Custodia first applied for this account in October 2020. After the Federal Reserve denied the application, the bank sued, arguing that the Monetary Control Act of 1980 mandates that state-chartered banks must have access to Federal Reserve services, including master accounts. The Fed and successive courts have held that the central bank retains discretionary authority in granting these accounts, a position now solidified by the Tenth Circuit’s denial of review.
“Akin to a Death Sentence”: A Strong Dissent
While the majority upheld the Fed’s discretion, a forceful dissent from Judge Timothy Tymkovich, joined by two other judges, highlighted the severe practical consequences of being denied a master account.
“A master account is ‘indispensable’ for a bank’s operations,” Judge Tymkovich wrote. “Being denied one is akin to a death sentence.” He pointedly noted that just three months after Custodia’s 2020 application, the Federal Reserve Bank of Kansas City had informed the bank it was eligible and that there were “no showstoppers” to its application. The judge argued he would have allowed Custodia’s legal claim (a writ of mandamus) to proceed, directly challenging the Fed’s asserted discretionary power.

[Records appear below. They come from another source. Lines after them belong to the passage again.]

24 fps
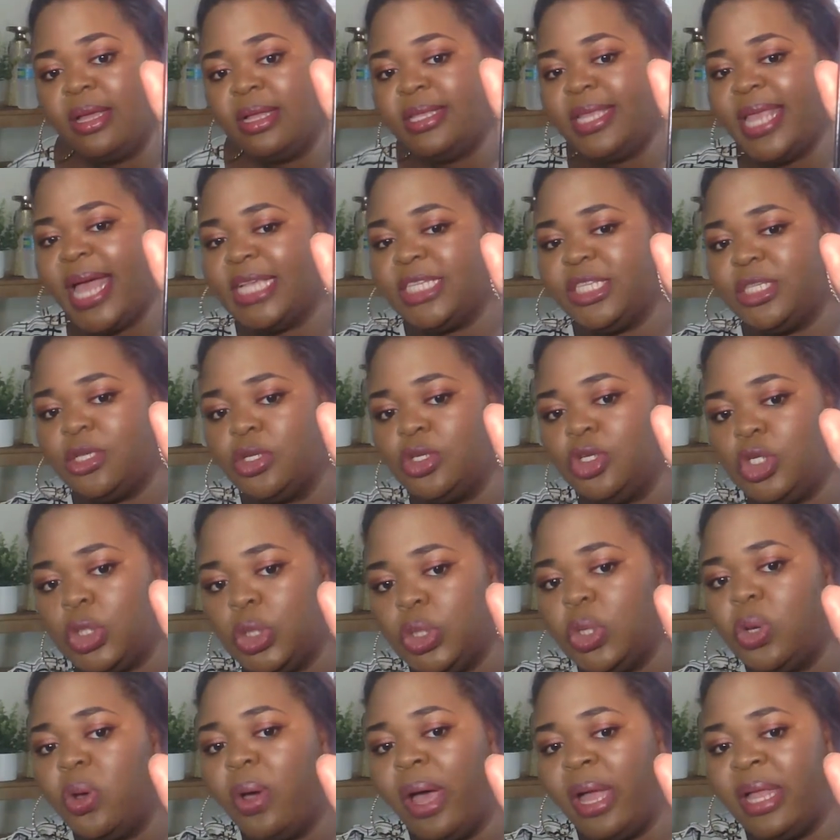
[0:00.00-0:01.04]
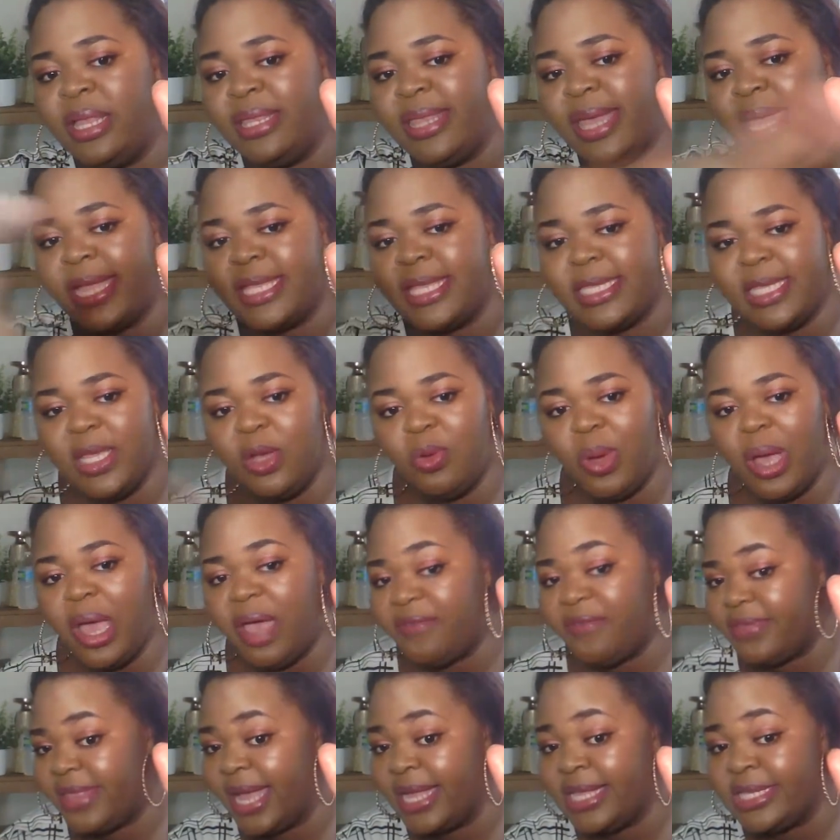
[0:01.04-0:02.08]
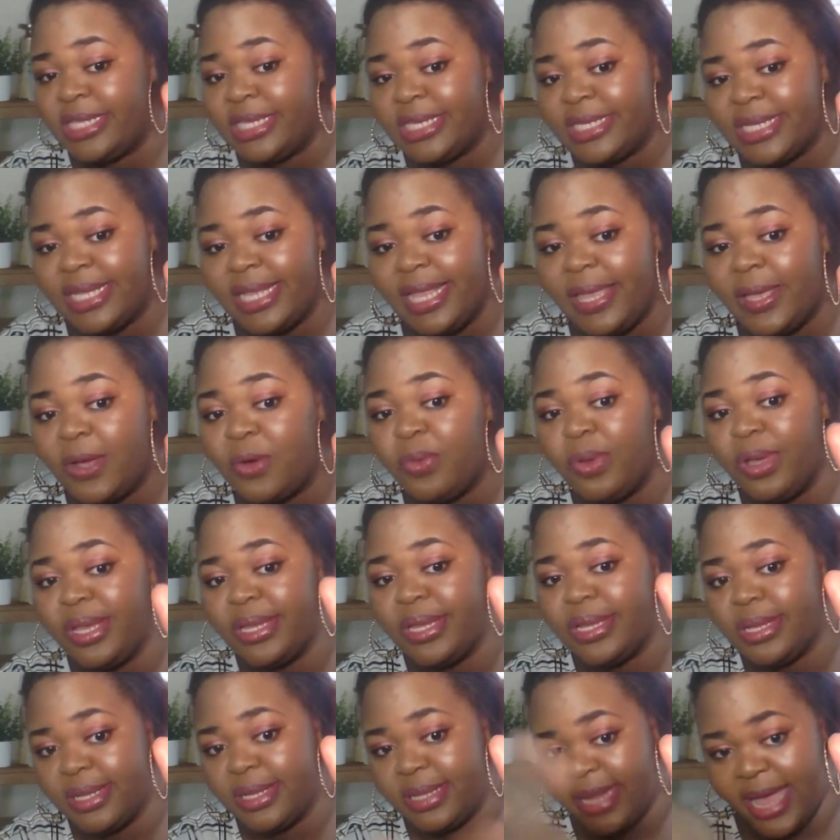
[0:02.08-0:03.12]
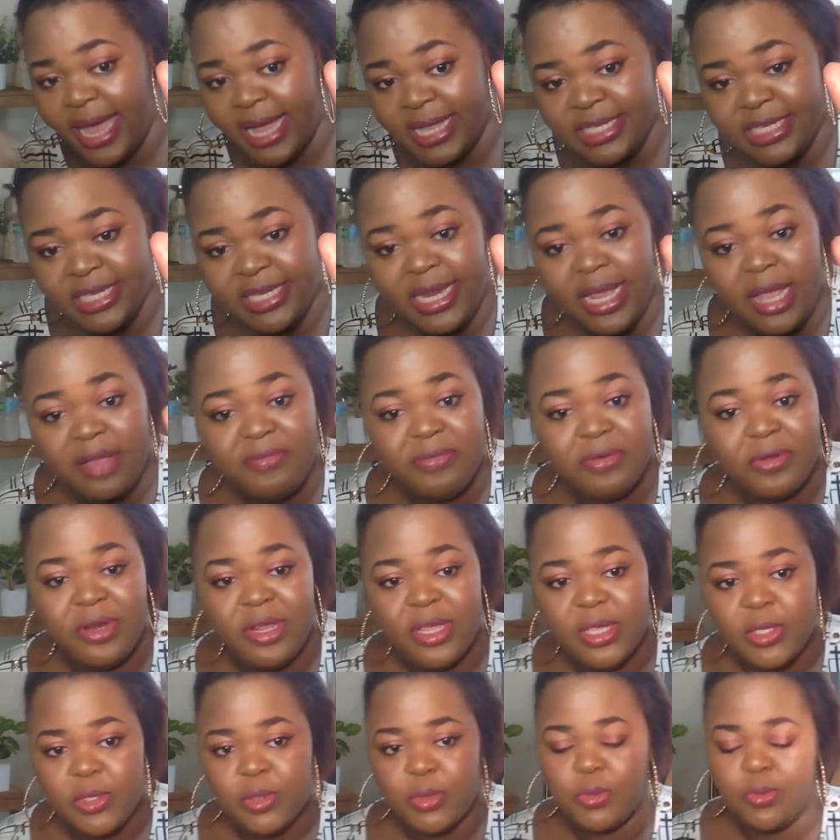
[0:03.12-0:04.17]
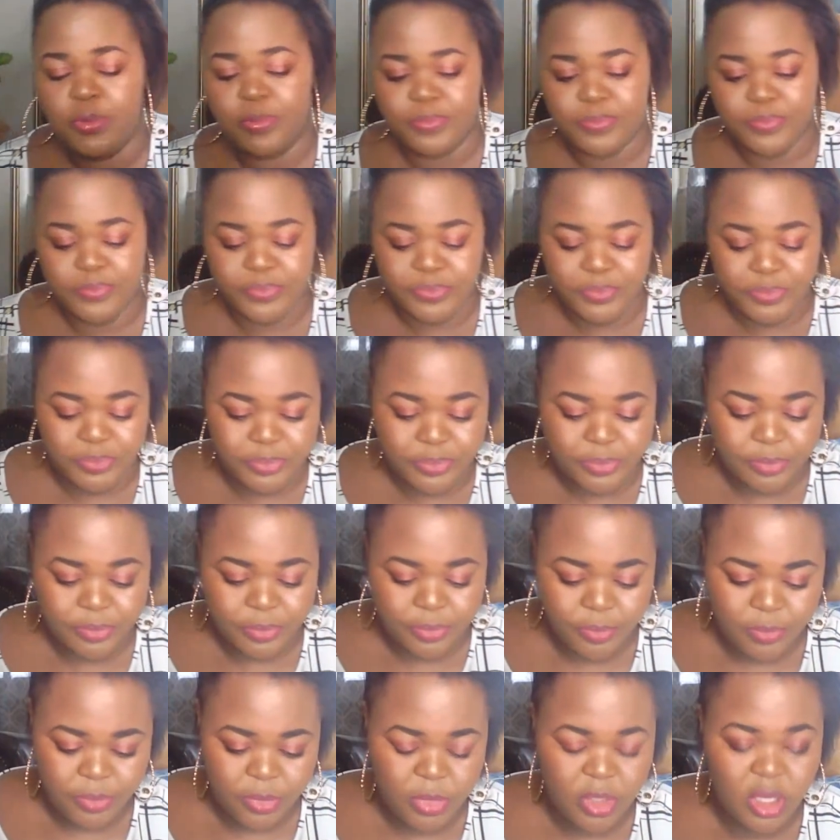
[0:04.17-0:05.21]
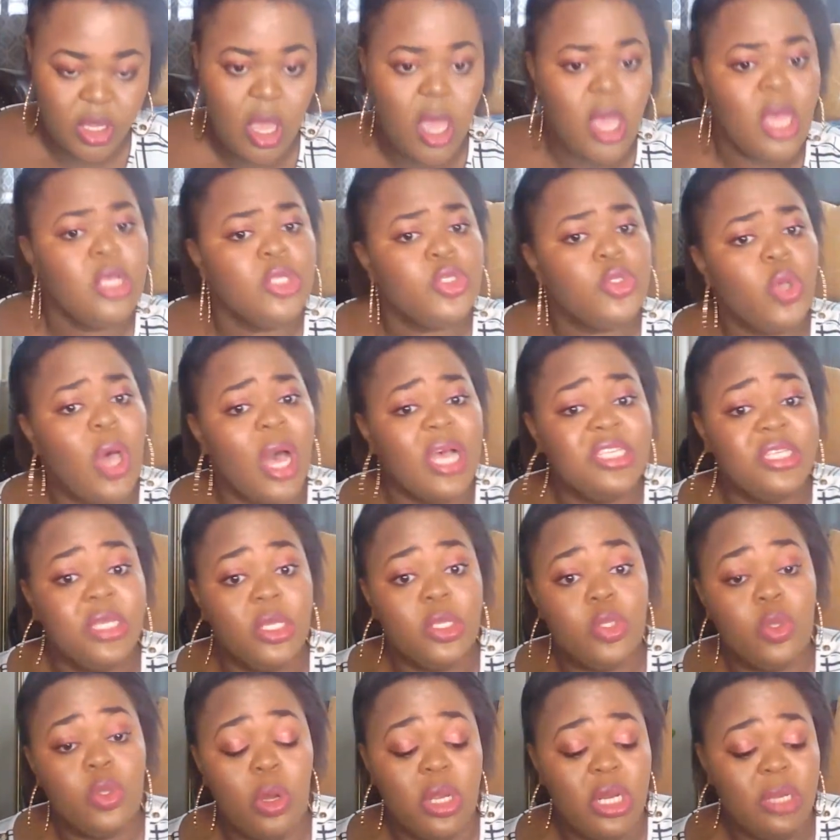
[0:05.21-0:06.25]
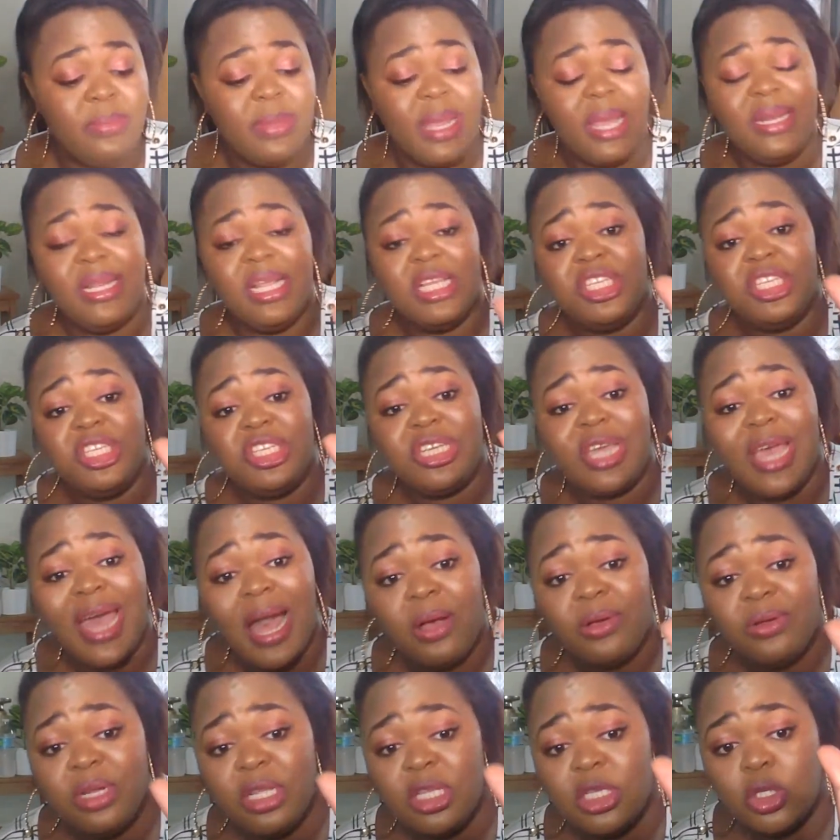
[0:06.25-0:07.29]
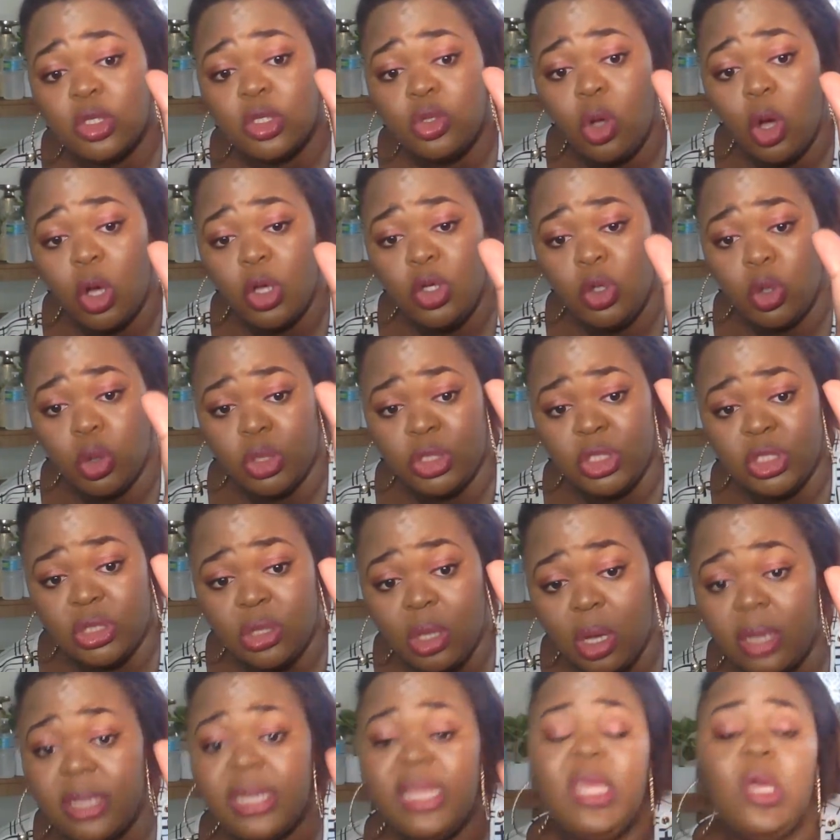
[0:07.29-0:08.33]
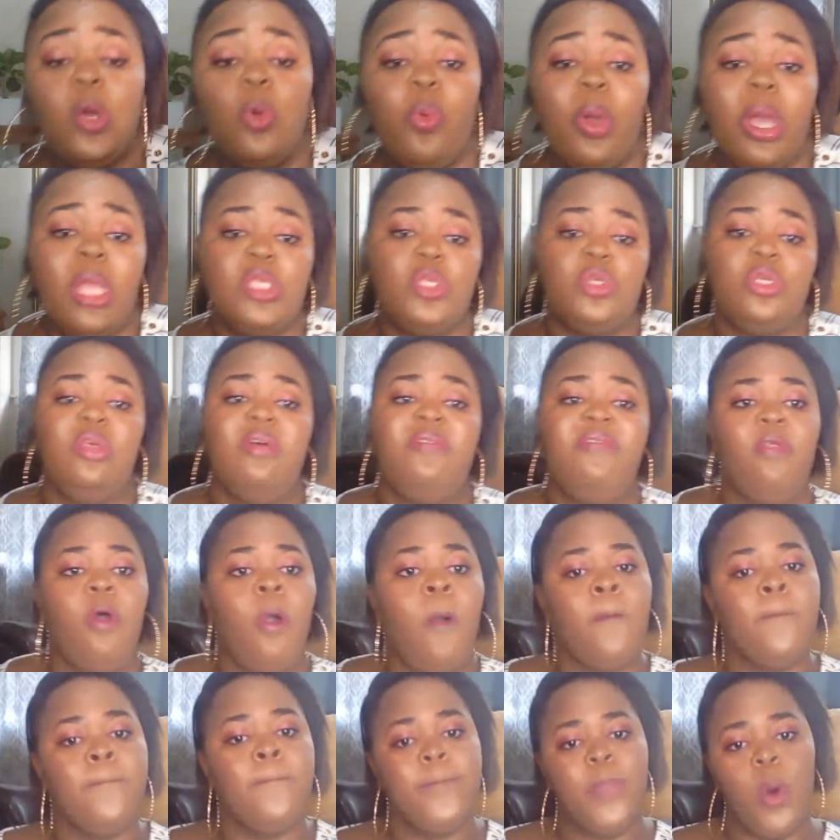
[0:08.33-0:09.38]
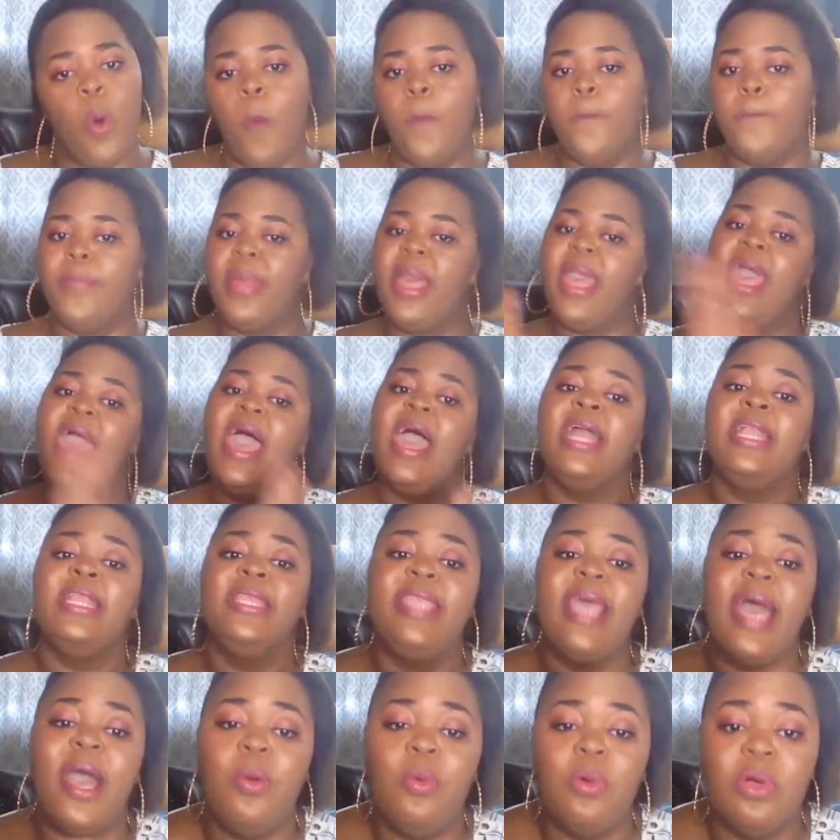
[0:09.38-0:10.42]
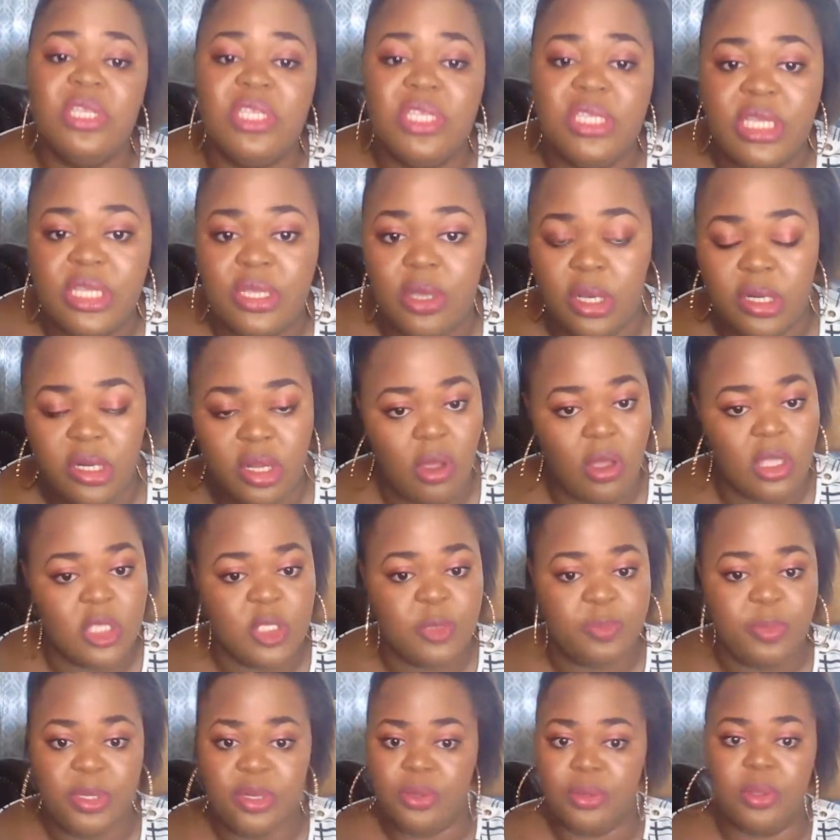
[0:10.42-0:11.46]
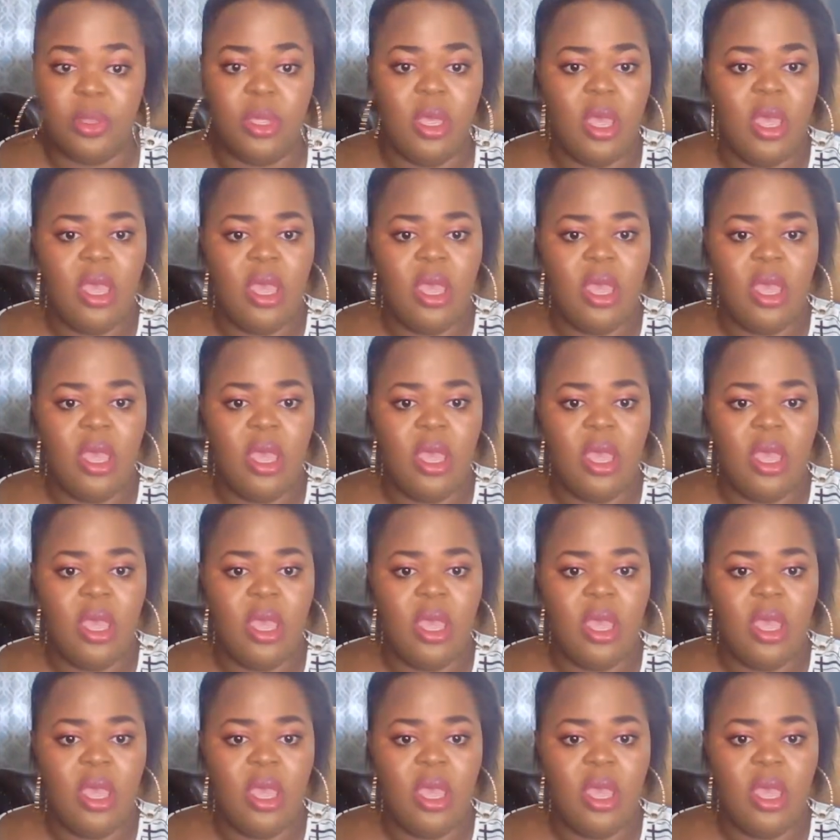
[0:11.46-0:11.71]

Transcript: That's the junior and that's the wife. Auntie Slay Queen. Now auntie that for this. So as they told him that this child is not your son, he went to the floor, boom, and that was it on the hospital.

Contrast with Kraken’s Recent Approval
The ruling against Custodia comes just weeks after a significant, albeit different, development for the crypto industry. On March 4, the Federal Reserve Bank of Kansas City announced that Kraken, the cryptocurrency exchange, had been granted a master account.
Kraken’s approval enables it to connect directly to the Fedwire Funds Service, a major US payment system. However, it is important to note this is not a full banking master account; it is a limited “pass-through” or “non-settlement” account that does not grant the same range of services—like direct access to the discount window or certain liquidity tools—available to traditional, comprehensively regulated banks.
This distinction has led industry observers to speculate that regulators may be open to offering “skinny” or limited master accounts to certain crypto-native firms, a path that remains closed to Custodia following this court decision.
The case, Custodia Bank v. Board of Governors of the Federal Reserve System, underscores the ongoing tension between innovative financial entities and established regulatory frameworks. For now, the Federal Reserve’s authority to discretionarily gatekeep access to its core payment infrastructure has been firmly upheld by the courts.